Your task is to retype, exactly and only, the lines from the one containing "[0:01.80-0:02.70]" to the final line of the entries, leaving out all pictures.

Start of Available data

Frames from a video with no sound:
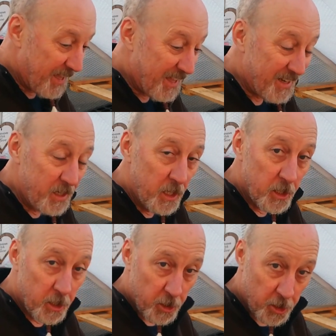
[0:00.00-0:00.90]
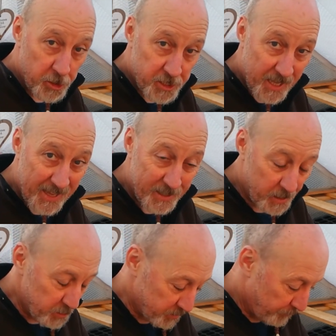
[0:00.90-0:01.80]
in
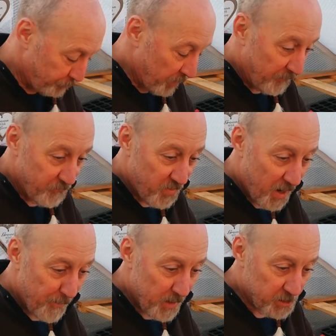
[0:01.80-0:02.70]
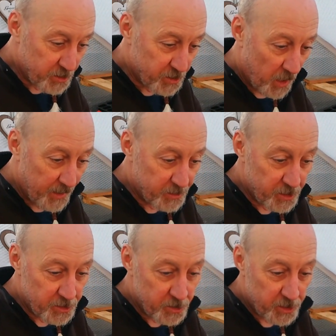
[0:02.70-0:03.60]
containers, various
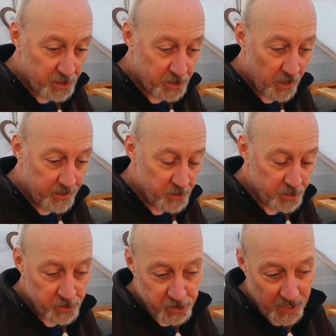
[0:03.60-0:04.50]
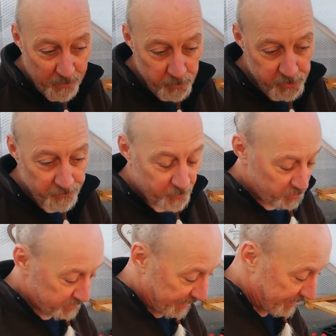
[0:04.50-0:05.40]
sizes and designs and shapes of
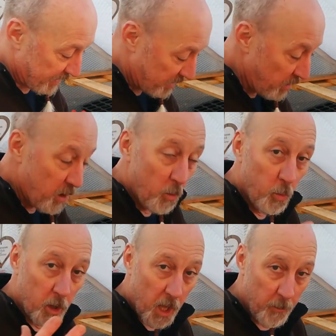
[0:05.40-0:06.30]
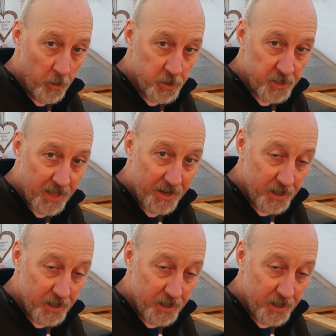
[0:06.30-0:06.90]
container. We'll come on to that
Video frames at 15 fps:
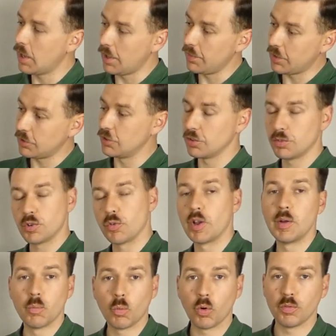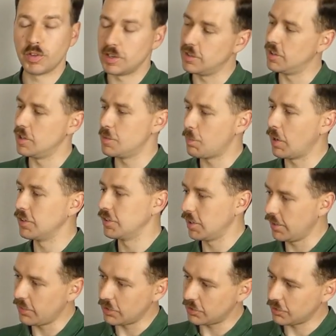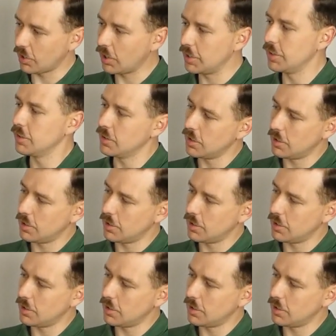This is of Korean War vintage, basically the design,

End of Available data

Answer to the exercise =>
[0:01.80-0:02.70]
[0:02.70-0:03.60]
containers, various
[0:03.60-0:04.50]
[0:04.50-0:05.40]
sizes and designs and shapes of
[0:05.40-0:06.30]
[0:06.30-0:06.90]
container. We'll come on to that
Video frames at 15 fps:
This is of Korean War vintage, basically the design,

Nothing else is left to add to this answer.